[Stored records]
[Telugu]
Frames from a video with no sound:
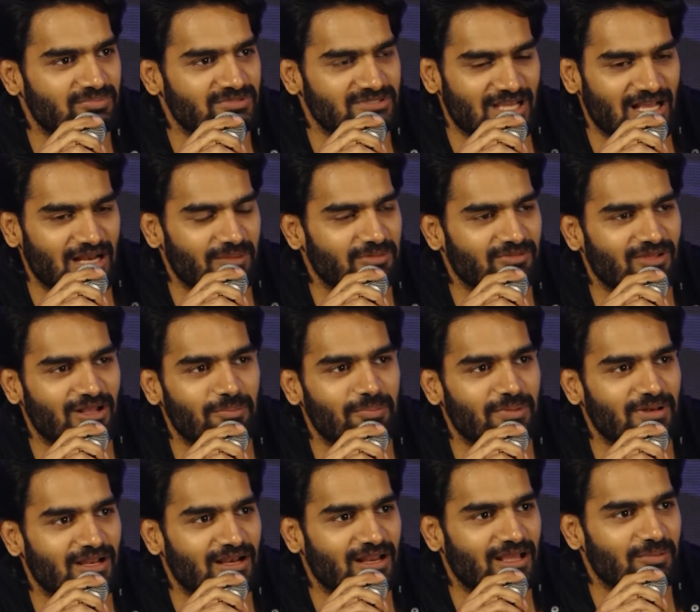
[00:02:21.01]
చాలామంది వాళ్ళ
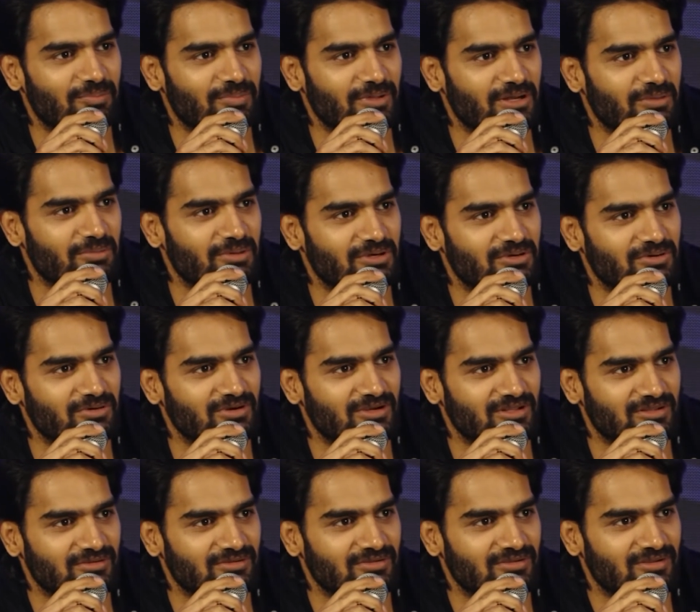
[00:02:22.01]
పిల్లలకి ఆ పేరు
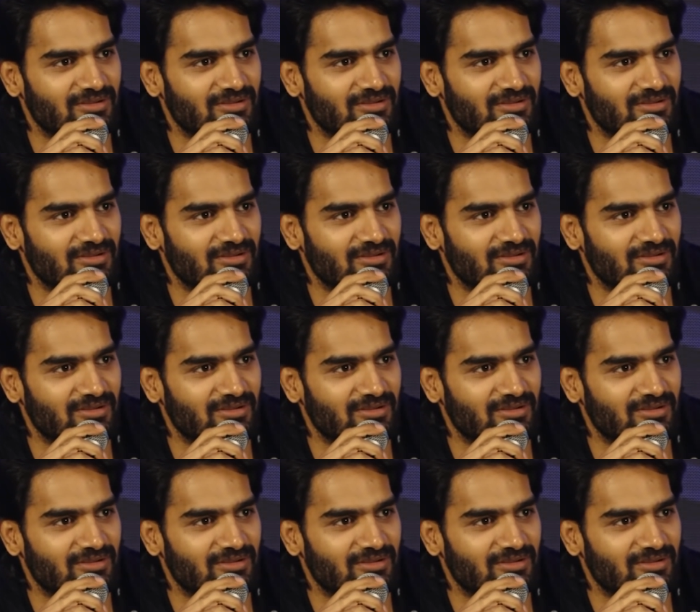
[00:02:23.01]
పెట్టుకుంటారు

## WHAT TO WORK ON
Output all the records above exactly, but without their images.

## RESPONSE BOX
[Telugu]
Frames from a video with no sound:
[00:02:21.01]
చాలామంది వాళ్ళ
[00:02:22.01]
పిల్లలకి ఆ పేరు
[00:02:23.01]
పెట్టుకుంటారు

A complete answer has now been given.